Since the 1800's scientists suspected Mushrooms were closer to animals than plants in the evolutionary scheme of thin gs?

In the 1920's scientists found that Mushroom proteins are the same as Insect proteins, a kind of protein called Chitin?

That in the late 1990's scientists found that Mushroom and Mold DNA is indeed much more like Insect DNA than Plant DNA?

The Phylogeny leaning evolutionary biologists have now redrawn those evolutionary lines so that the line that leads to animals now has a line coming off of it that leads to the Fungi.

Fungi are animals with no nervous system with spores for reproduction. Spore reproduction is a repeating theme in life that is not a single phenomenon for evolution. They used to call it co-evolution but nowadays they call it ...oh shoot, some long name I can't think of before sunrise... something like paraphyletic specific character trait.
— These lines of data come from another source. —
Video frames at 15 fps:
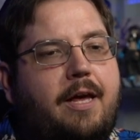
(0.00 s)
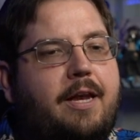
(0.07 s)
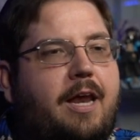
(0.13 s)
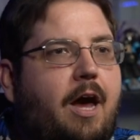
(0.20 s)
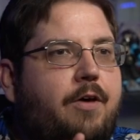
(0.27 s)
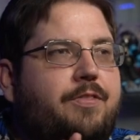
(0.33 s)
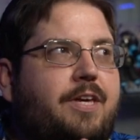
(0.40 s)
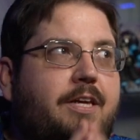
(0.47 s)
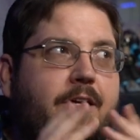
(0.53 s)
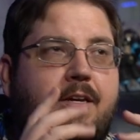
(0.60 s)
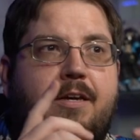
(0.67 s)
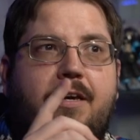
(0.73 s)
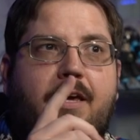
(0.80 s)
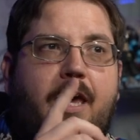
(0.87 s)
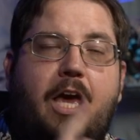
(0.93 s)
Now, the
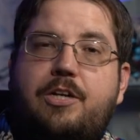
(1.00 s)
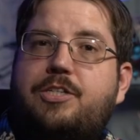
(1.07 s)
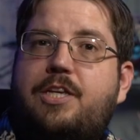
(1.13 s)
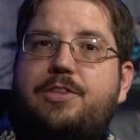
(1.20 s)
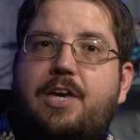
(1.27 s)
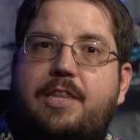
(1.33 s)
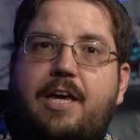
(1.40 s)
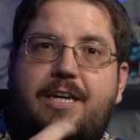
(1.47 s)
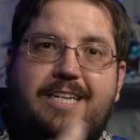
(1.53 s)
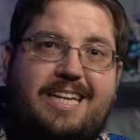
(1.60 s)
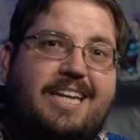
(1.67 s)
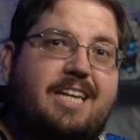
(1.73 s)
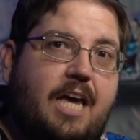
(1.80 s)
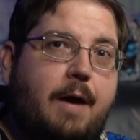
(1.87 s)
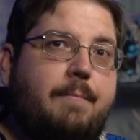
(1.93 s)
interesting thing that
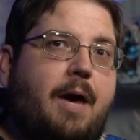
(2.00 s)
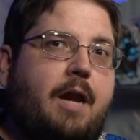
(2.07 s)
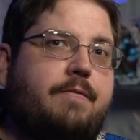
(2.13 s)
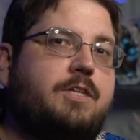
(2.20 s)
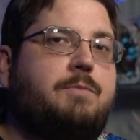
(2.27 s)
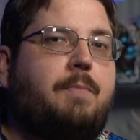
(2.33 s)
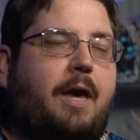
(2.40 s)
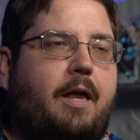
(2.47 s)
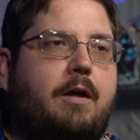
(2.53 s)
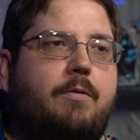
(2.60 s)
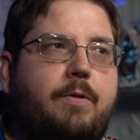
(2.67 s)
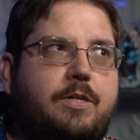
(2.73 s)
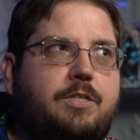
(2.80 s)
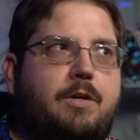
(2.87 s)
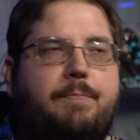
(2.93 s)
did come out of this panel,
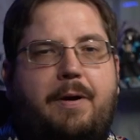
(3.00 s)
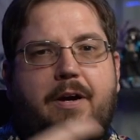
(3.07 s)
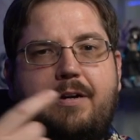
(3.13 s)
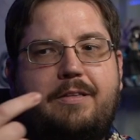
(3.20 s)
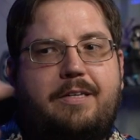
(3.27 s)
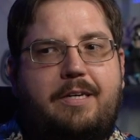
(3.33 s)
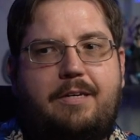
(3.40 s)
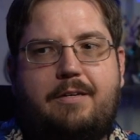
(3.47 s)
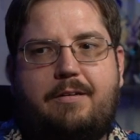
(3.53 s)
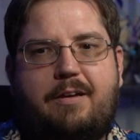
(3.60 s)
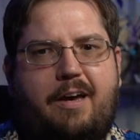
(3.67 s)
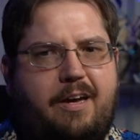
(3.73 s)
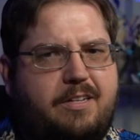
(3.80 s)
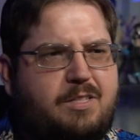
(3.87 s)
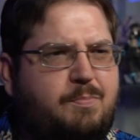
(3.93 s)
which apparently
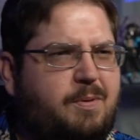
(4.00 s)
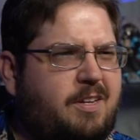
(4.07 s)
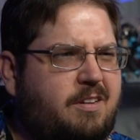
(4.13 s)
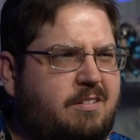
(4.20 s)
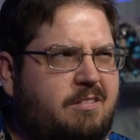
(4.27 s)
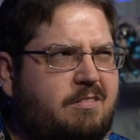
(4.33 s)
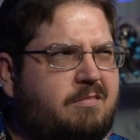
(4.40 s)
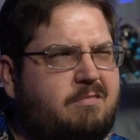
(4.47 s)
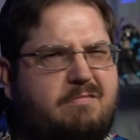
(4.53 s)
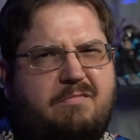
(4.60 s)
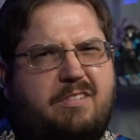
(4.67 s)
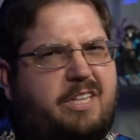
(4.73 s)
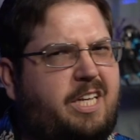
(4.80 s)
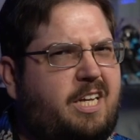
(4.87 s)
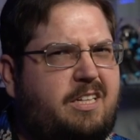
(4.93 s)
has
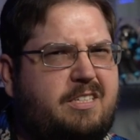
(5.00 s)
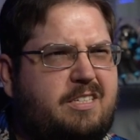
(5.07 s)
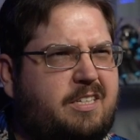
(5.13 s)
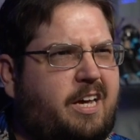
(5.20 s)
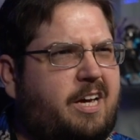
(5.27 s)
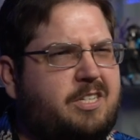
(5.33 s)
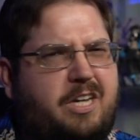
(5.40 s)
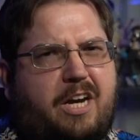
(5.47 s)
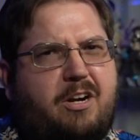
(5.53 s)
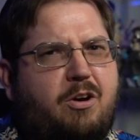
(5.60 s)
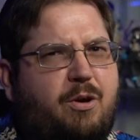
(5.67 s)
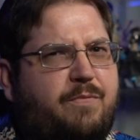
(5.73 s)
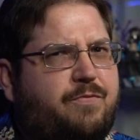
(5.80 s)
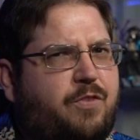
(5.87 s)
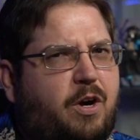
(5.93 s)
been leaked slash, I don't know,
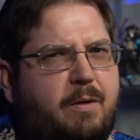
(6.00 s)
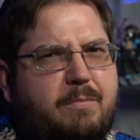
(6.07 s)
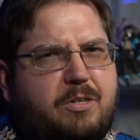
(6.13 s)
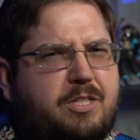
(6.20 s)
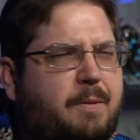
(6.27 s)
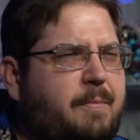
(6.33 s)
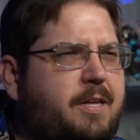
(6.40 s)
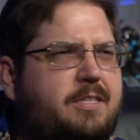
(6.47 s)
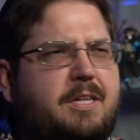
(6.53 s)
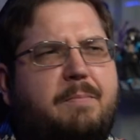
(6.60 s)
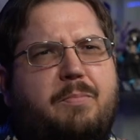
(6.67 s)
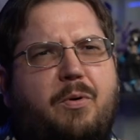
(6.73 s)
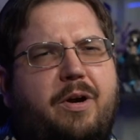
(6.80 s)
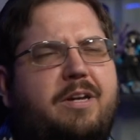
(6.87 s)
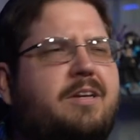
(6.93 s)
confirmed or something at some
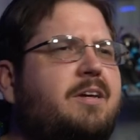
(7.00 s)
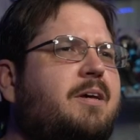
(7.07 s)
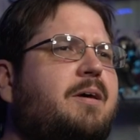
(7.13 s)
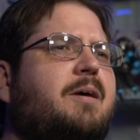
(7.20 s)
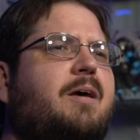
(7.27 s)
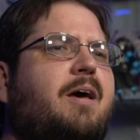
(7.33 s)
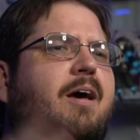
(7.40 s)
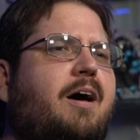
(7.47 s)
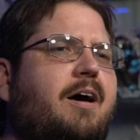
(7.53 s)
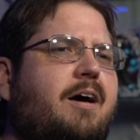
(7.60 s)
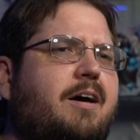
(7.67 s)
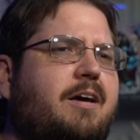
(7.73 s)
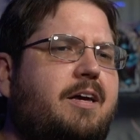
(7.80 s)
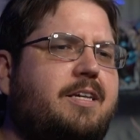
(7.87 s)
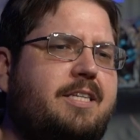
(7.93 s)
point,
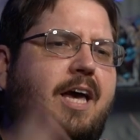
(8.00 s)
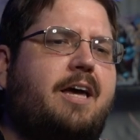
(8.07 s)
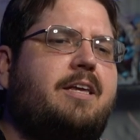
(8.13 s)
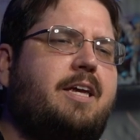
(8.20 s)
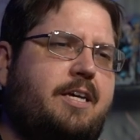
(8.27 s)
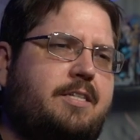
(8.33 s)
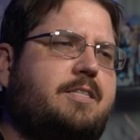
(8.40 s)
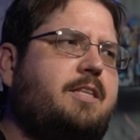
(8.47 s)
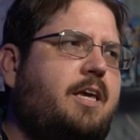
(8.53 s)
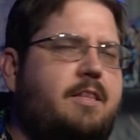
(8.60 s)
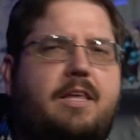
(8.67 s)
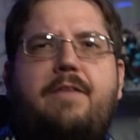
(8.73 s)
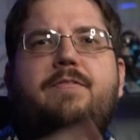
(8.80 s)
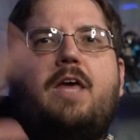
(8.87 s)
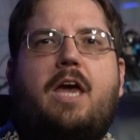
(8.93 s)
uh, is that, yes, they,
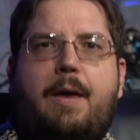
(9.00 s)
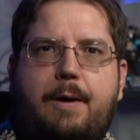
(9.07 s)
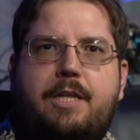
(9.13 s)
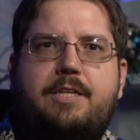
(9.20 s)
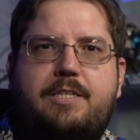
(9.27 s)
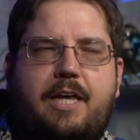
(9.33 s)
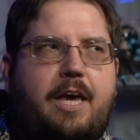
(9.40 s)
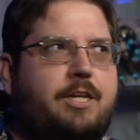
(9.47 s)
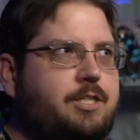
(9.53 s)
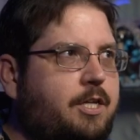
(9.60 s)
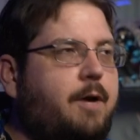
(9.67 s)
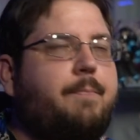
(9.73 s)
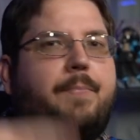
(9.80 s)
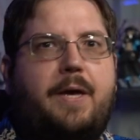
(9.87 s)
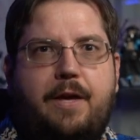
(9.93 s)
they, they came out on the stage and
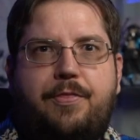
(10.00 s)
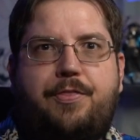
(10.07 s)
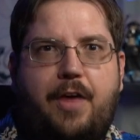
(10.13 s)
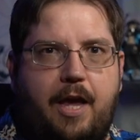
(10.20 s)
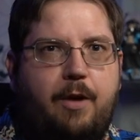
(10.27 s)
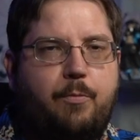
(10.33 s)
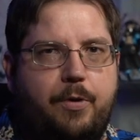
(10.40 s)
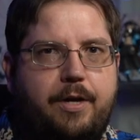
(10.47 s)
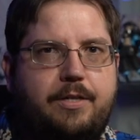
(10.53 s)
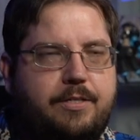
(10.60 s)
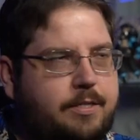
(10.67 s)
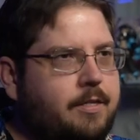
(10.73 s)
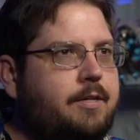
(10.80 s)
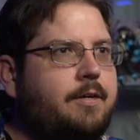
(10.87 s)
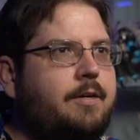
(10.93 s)
their big thing
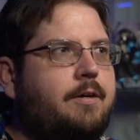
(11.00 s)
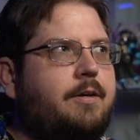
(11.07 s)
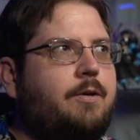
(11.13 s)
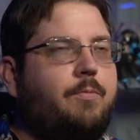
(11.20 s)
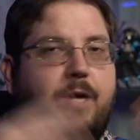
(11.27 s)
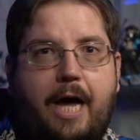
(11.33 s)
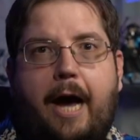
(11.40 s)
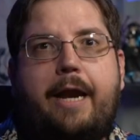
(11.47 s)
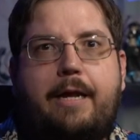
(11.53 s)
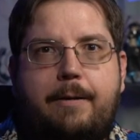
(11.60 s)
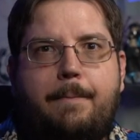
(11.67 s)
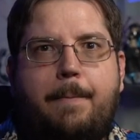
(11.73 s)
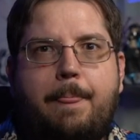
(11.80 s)
was, we got it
Fungi are animals who genetically have no nerves, no blood, and no hbox genes. I think those are the right letters. Hbox genes are basic in all other animals that make our shapes.

I think the Fungi are actually the baseline of the clade that leads to animals. To say ANIMAL and not include Fungi is actually just as incorrect as to say Primate and not include Orangutans!

Fungi do not appear to have lost that basic hbox set of genes. All the other animals appear to have gained the hbox genes from an earlier state of not having them. That's why I think that Fungi are the baseline of the clade from which the other animals departed, and probably the departure was in several events, with surprisingly, the last departure being Insects whose bodies continued with the good and advanced chitinous protein.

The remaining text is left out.